Problem to work on:
Would you please reproduce all the entries exactly, leaving the pictures out?

Study material:
---+---
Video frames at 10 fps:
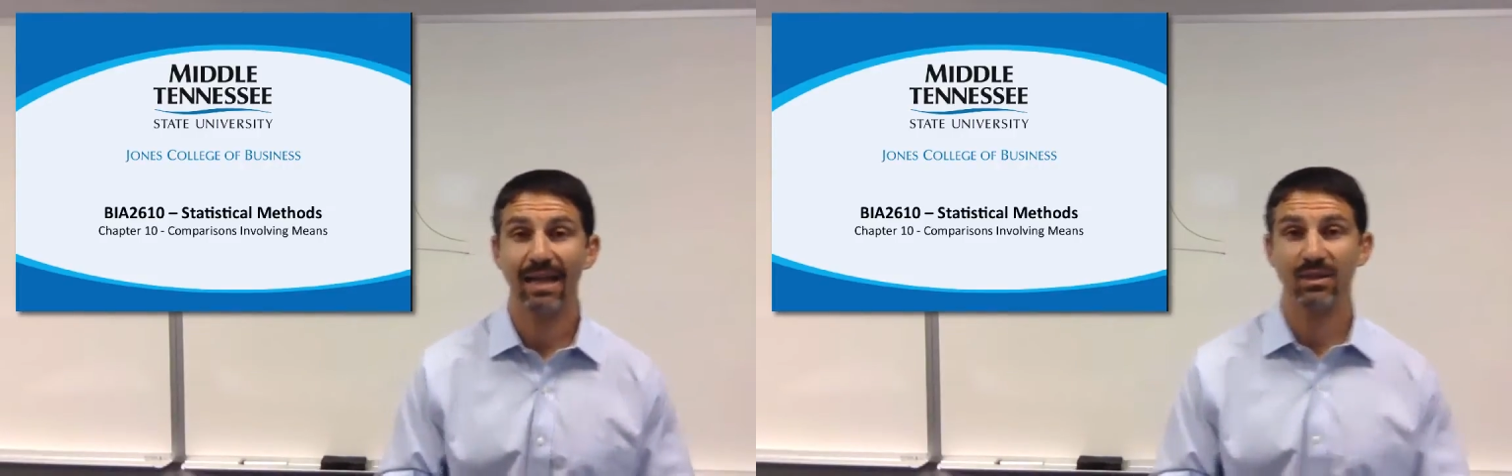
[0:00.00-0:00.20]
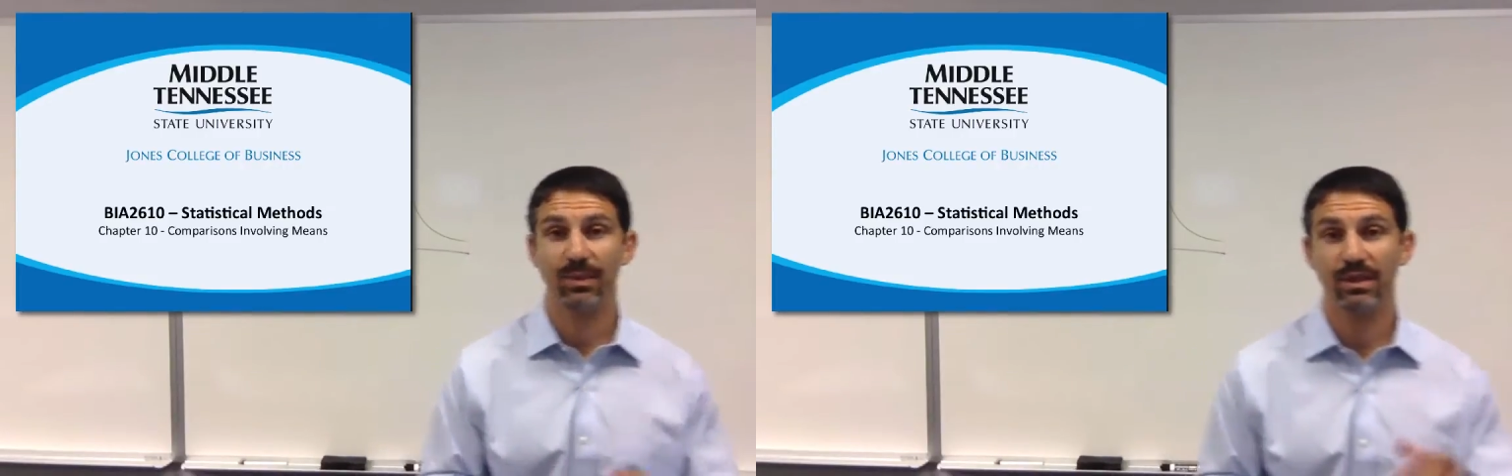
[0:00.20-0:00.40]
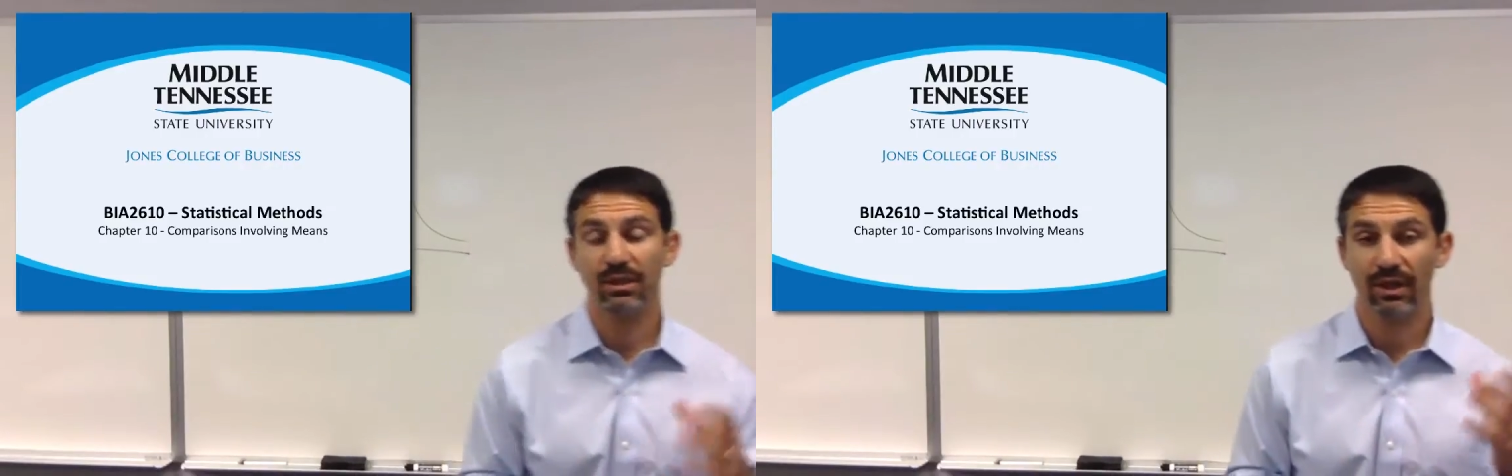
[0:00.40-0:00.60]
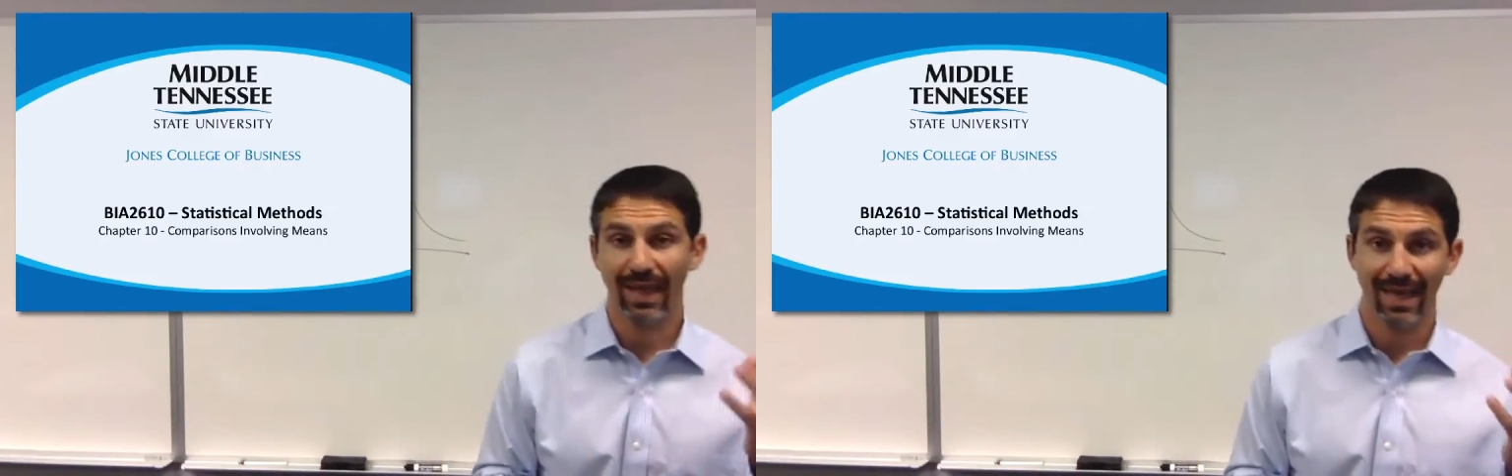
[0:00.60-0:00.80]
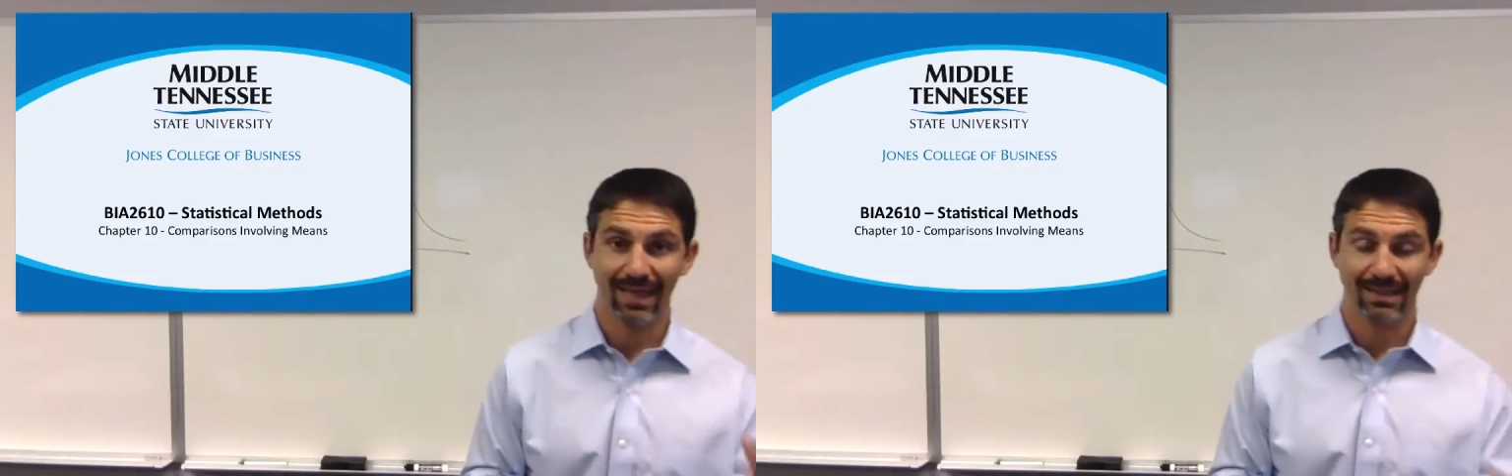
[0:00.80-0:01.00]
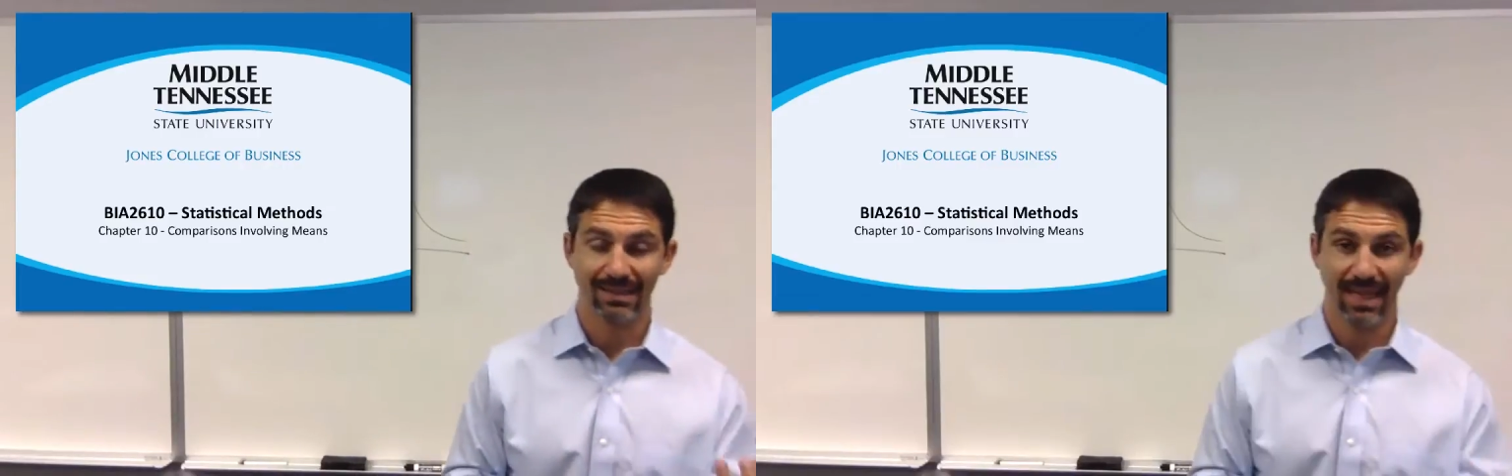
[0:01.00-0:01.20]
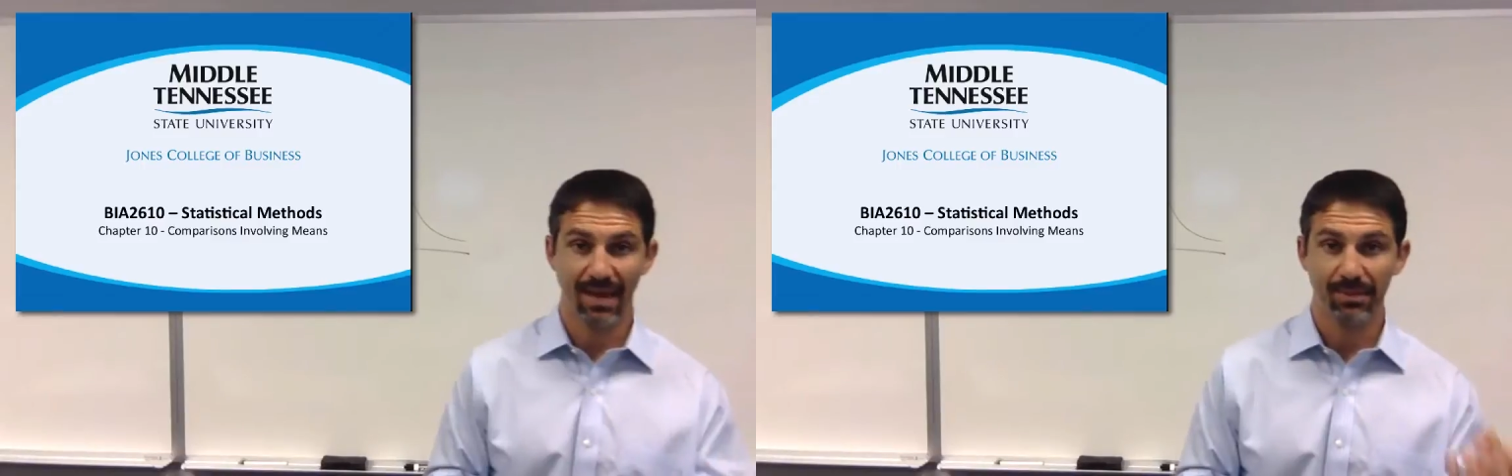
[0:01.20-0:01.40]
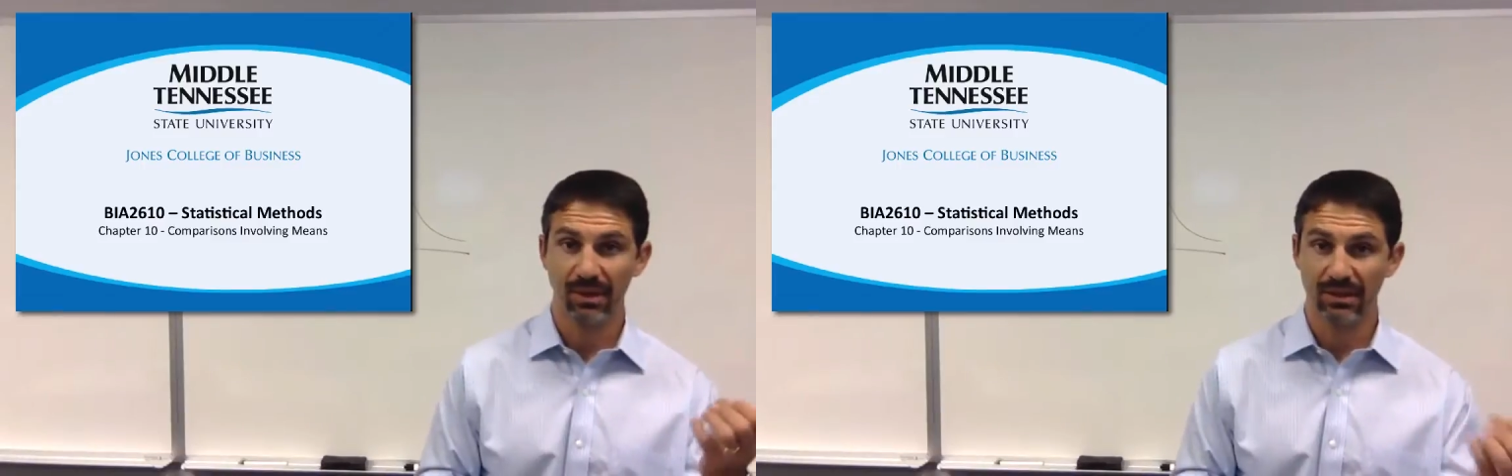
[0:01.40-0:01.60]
is we took a sample,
---+---
Exercise response:
Video frames at 10 fps:
[0:00.00-0:00.20]
[0:00.20-0:00.40]
[0:00.40-0:00.60]
[0:00.60-0:00.80]
[0:00.80-0:01.00]
[0:01.00-0:01.20]
[0:01.20-0:01.40]
[0:01.40-0:01.60]
is we took a sample,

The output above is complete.